Cohn's Comments

No Experience Necessary

I've got ten years of solid programming experience and another ten of good management experience. And maybe two more of pretty lousy management experience, but hey, nobody's perfect.

And with all this under my belt-I'm dead meat.

Not long ago, experience was a good thing. In other professions, experience is good. A 15-year lawyer is usually a lot better than a 5-year lawyer (for lawyers, that is). And a two-year plumber is not as good as a 10-year plumber, although I wish you could get either one to wear a pager.

But in high-tech today, no experience is necessary. In fact, it's a bad thing. It's baggage! Cement overshoes!

Look around. Who's getting the big bucks today? The job offers? The six-figure salaries? It's the young. The cyber-savvy. The kids with seven months experience dabbling in Web-sites. The guys that claim to do e-anything.

In dot.com years, seven months is a long time. It opens doors. It gets you stock options. Adolescents who interned on one stinking e-project are living La Vida Loca, while I'm amidst my third decade in DP and can't even get a headhunter to buy me a cup of coffee.

What happened? Wasn't there a time when experience was valued? When having a few big projects under your belt got you a big increase and your choice of cubicles? There was a time when I could wow the recruiters about being the lead dog on a 36-month system implementation! Of course, if they'd realized it was only supposed to be a six-month system implementation, I probably would have been chopped liver.

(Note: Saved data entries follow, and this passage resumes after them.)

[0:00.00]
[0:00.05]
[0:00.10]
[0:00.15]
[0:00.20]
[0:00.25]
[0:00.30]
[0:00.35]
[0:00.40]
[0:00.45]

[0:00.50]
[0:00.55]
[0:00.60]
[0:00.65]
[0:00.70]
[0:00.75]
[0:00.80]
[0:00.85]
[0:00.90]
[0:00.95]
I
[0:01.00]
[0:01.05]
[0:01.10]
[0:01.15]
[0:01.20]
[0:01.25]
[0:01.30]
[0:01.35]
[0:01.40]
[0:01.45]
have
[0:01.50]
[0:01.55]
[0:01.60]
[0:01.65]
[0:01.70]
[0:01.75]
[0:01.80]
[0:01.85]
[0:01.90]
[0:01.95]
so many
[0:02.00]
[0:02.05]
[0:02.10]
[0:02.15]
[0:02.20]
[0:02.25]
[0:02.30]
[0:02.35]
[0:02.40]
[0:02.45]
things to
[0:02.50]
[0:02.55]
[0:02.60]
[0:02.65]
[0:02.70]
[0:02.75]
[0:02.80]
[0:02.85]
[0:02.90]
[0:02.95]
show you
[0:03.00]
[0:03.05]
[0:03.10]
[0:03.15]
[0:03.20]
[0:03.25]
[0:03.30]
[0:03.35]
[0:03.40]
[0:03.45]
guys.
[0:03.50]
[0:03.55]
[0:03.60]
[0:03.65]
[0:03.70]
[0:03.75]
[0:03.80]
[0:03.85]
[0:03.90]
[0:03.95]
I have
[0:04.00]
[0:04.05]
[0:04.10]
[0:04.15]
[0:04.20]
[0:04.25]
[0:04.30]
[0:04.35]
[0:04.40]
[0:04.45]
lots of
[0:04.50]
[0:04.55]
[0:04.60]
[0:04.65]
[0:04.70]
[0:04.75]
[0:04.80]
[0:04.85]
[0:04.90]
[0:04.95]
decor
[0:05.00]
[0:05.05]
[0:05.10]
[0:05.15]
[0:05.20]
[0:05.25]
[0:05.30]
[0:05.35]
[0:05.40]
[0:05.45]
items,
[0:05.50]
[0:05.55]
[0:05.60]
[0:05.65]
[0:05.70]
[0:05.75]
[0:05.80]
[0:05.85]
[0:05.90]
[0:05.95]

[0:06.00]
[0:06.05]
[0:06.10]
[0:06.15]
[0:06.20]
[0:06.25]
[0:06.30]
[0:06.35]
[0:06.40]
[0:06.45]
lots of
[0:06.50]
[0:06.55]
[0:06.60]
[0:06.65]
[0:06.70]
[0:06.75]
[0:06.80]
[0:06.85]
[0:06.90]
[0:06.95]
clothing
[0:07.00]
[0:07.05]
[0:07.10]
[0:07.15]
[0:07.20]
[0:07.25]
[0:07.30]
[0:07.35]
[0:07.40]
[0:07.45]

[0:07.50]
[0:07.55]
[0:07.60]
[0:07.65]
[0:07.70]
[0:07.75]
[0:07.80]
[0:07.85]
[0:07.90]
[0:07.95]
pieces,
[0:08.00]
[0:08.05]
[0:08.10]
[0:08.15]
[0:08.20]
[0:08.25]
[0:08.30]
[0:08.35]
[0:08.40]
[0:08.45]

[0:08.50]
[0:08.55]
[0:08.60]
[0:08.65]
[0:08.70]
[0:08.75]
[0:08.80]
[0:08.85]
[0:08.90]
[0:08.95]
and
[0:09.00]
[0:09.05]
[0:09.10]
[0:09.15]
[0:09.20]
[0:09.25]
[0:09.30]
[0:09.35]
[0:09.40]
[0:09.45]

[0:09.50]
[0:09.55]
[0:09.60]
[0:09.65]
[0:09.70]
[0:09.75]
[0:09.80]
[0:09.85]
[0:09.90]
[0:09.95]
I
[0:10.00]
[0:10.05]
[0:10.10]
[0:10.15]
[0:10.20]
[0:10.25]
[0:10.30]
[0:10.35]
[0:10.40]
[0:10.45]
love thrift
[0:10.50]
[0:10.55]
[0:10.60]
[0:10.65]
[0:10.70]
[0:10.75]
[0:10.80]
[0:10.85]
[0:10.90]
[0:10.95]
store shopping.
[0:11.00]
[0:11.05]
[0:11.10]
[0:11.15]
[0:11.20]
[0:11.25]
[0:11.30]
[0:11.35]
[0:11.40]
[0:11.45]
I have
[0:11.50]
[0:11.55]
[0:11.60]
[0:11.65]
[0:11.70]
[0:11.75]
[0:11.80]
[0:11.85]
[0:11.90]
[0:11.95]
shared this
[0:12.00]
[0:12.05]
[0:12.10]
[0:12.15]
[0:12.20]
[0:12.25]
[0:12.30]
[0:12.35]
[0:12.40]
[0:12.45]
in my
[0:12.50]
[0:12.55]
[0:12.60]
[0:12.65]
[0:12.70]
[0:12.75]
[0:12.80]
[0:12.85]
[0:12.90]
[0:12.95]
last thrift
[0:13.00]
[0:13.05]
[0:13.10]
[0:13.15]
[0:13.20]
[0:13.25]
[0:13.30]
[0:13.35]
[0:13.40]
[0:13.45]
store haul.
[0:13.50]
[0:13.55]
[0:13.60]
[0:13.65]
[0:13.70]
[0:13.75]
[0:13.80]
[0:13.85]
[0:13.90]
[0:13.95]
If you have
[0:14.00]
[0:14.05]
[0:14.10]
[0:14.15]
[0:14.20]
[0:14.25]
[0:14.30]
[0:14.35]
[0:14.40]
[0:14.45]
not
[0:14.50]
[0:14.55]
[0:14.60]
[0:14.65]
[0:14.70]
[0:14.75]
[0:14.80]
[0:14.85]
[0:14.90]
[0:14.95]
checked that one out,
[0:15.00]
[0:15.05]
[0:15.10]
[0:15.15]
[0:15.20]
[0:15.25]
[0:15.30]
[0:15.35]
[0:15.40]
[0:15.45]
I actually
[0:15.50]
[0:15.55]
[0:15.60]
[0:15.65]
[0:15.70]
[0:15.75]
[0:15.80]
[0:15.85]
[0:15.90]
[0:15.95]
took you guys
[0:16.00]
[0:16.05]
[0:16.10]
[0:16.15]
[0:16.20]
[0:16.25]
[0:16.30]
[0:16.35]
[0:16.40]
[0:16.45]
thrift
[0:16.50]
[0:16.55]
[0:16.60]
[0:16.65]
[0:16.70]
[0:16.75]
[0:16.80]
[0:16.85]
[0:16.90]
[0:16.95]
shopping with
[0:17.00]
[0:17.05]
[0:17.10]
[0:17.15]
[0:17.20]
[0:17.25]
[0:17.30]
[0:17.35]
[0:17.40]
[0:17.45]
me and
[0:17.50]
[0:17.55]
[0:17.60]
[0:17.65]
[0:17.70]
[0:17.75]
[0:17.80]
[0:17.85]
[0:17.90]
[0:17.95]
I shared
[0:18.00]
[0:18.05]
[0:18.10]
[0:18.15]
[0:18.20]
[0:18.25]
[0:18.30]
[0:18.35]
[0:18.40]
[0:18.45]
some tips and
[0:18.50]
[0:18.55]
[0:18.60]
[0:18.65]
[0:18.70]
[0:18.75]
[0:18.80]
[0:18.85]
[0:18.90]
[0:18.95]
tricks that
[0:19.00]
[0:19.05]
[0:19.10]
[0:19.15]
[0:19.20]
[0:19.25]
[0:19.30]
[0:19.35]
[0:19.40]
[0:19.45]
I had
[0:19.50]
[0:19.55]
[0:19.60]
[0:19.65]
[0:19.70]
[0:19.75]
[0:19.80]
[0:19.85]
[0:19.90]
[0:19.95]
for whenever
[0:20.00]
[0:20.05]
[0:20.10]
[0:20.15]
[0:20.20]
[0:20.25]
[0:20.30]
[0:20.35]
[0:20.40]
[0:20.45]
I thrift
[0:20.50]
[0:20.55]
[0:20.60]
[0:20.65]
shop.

I don't get it. Isn't it almost the 00's? Isn't there a labor crisis? Check the paper and it's "Help Wanted" ads galore. But what do employers want today? Not management skills. Not analysis, or testing, or CICS gurus who've memorized pages out of the manual. They want e-skills. Teens who've tinkered with Java. Experimented with applets. Or at least knocked-around a little Nintendo.

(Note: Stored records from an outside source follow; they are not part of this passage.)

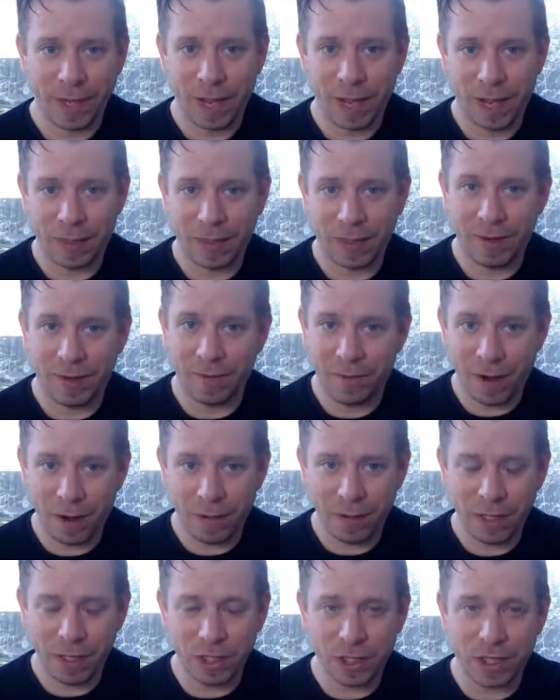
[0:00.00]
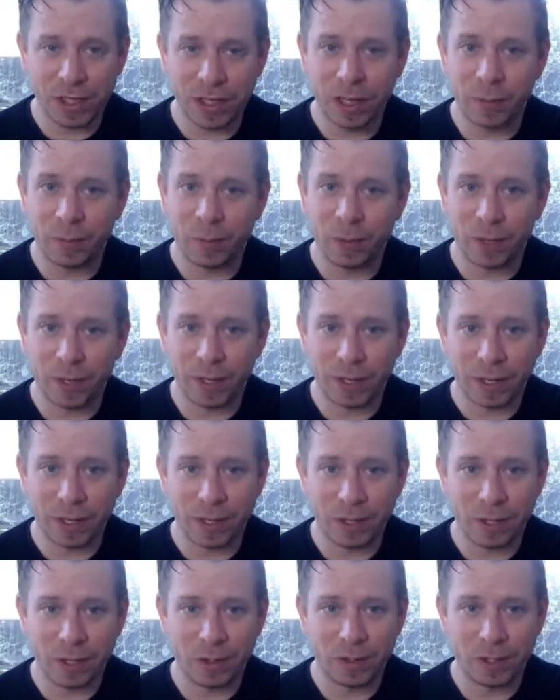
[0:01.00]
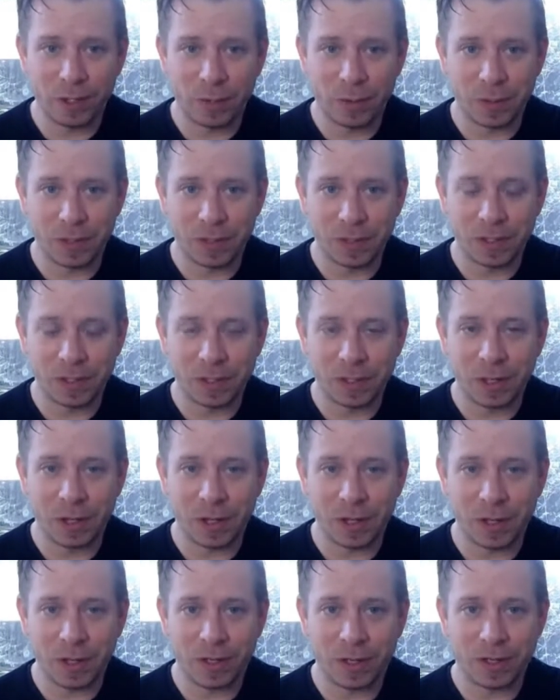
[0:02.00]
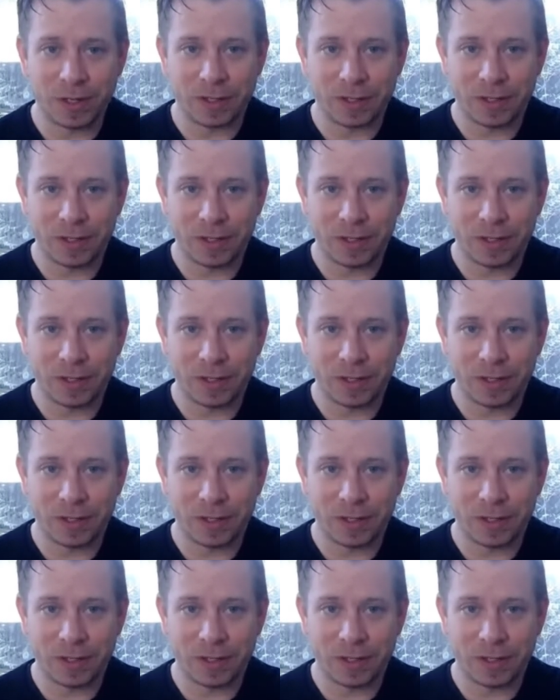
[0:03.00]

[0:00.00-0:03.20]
and then very gently, what I'd like you to do is start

Only people with pimples know this stuff! Look, I'm not trying to sound cynical. I'm keeping my skills current. I'm not one of those old-fashioned, green-screened, gotta-have-my-PFkey guys. I've got a mouse. I use the Net. I spend plenty of time online, and not just e-trading (especially since I lost $1,200 last month on a can't-miss IPO called 1-800-eggrolls.com).

But somehow, the steam engine that was my promising career has suddenly veered off track. It's time to start over. Time to e-dmit that my once valued, pre-millennium skills are wanted no more. I'm off to re-engineer my resume; to e-vitalize my vocation. To bury my past and jettison the service awards, power ties and plaques. It's time to take a stab at a scruffy goatee, drink lots more soda, maybe even try a little of that mousse stuff in what little hair I have left.

I'm expelling my experience. Consider it expired! Watch out, twenty-somethings, because I'm in your rear-view mirror. I'm joining your ranks. For I'm a twenty-something too--twenty-something years of experience, which I guarantee you won't get me to talk about.

Mike Cohn is a computer consultant in Atlanta, and swears he doesn't know Assembler.